De socialistische economie is gebaseerd op het maatschappelijke eigendom van de productiemiddelen. Dat wil zeggen dat alle fabrieken, infrastructuur, kantoren enzovoorts in handen zijn van de hele werkende bevolking. De productie kan dan centraal worden gepland op basis van de maatschappelijke behoeftes, en niet op basis van de winst. De maatschappelijke behoeftes bevatten niet alleen het staal dat nodig is voor allerlei producten, maar ook de menselijke gezondheid en een gezond milieu. Maatregelen voor de gezondheid en het milieu verschijnen dus niet langer als ‘kosten’ die de winst in de weg zitten. Het bevorderen van de gezondheid en het milieu worden juist onderdeel van het doel van de economische ontwikkeling.

In het kader van zo’n economie komt ook de staalproductie in handen van mensen die dag en nacht zwoegen om te produceren, in plaats van een internationale club van aandeelhouders die rijk worden over de rug van de arbeiders, en die zelf vaak nog nooit een staalfabriek hebben gezien. Er wordt zoveel staal geproduceerd als nodig ter verbetering van onze leefwereld. Er wordt gebruik gemaakt van de modernste technieken om de negatieve gevolgen op mens en milieu te beperken, waarbij niet wordt gewacht wanneer de implementatie van die technieken ‘winstgevend’ zal zijn door subsidies en dergelijke.

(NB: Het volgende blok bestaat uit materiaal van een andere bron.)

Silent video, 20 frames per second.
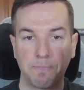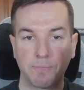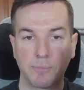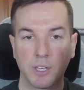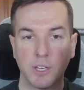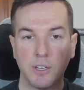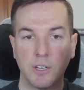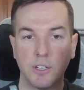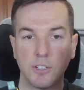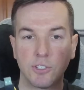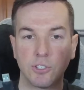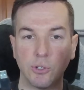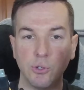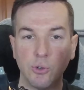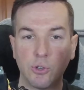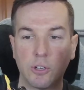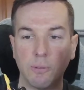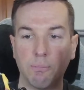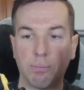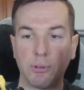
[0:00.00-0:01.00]
So you
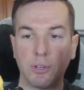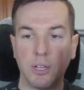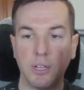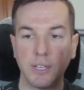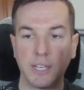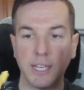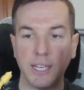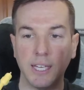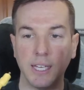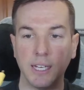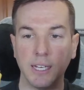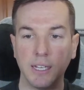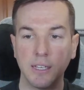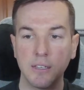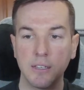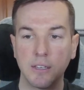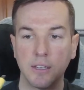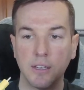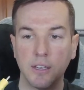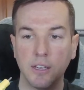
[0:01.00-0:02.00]
can plug in
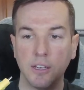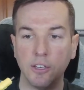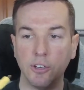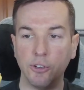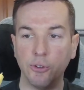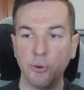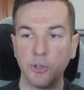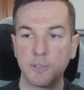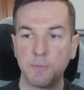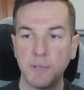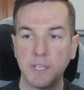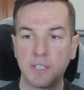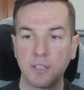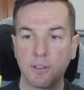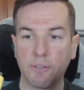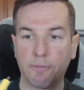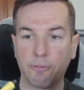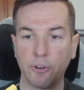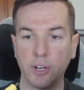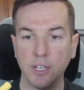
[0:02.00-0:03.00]
your USB to the
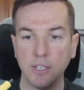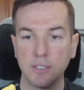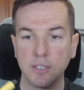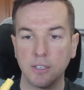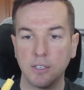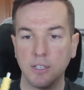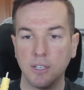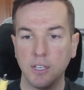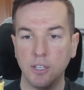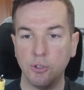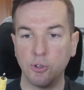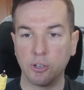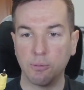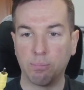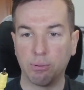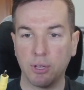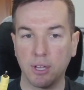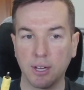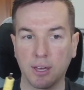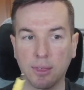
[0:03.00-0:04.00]
front, you can
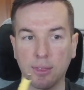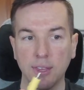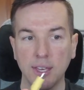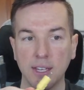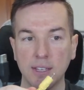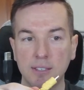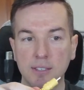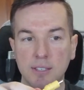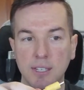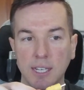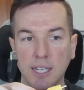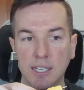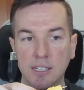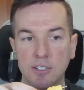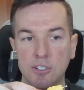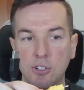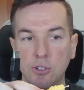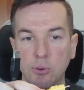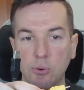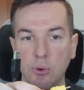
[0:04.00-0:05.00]
plug this
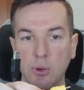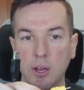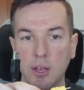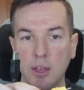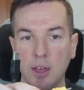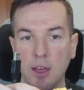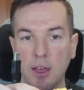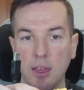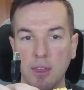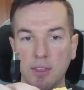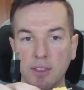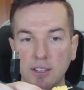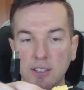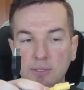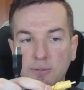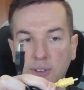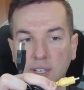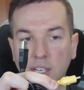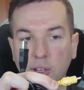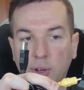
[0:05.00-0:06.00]
into this
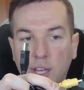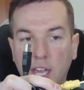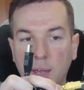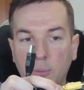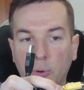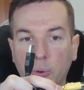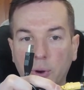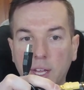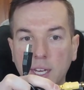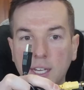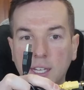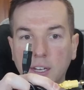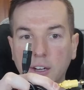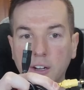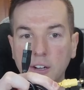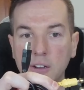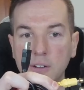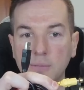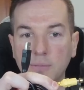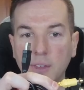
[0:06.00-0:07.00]
video cable right here,
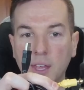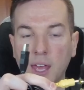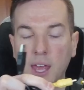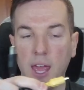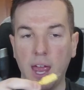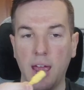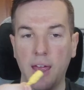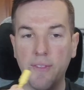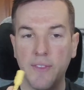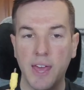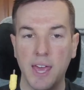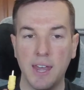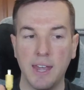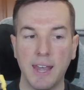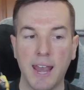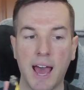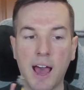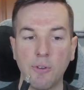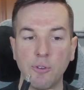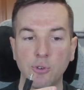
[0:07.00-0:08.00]
and then
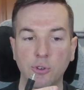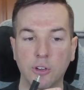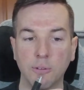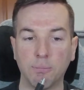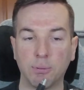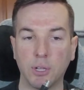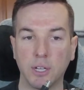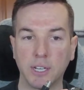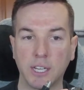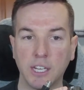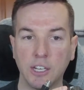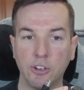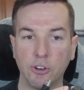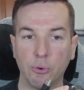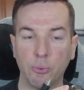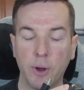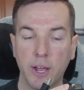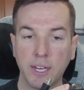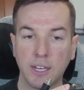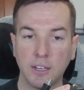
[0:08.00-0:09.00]
now you can plug in your
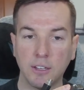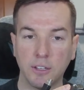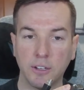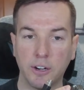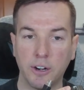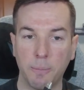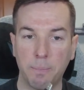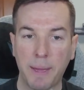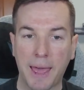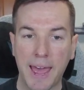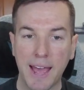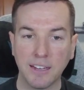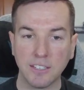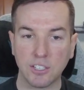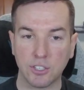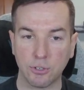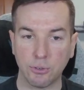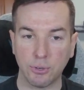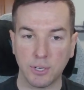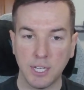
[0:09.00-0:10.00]
regular
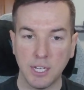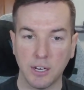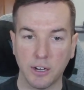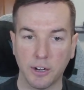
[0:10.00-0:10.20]
pass-through here.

Een maatschappij die zo is in gericht dat het de behoeftes van de mensen centraal stelt en niet de winst, kan ook goede arbeidsvoorwaarden garanderen en publieke voorzieningen zoals gratis en kwalitatief hoogwaardig onderwijs, gezondheidszorg etc.

Nederland heeft niet alleen een staalindustrie die hoogwaardig staal produceert dat gebruikt zou kunnen worden om de behoeftes van mensen te voorzien. Algemener heeft Nederland een omvangrijke industrie, die in burgerlijke analyses vaak wordt onderschat. De Nederlandse industrie is goed voor zo’n 12 procent van de economie en er zijn zo’n 800.000 arbeiders werkzaam. Het socialisme lost niet automatisch alle problemen op, maar kan wel de voorwaarden scheppen om de economie zo in te richten dat problemen echt worden aangepakt ten gunste van de mensen.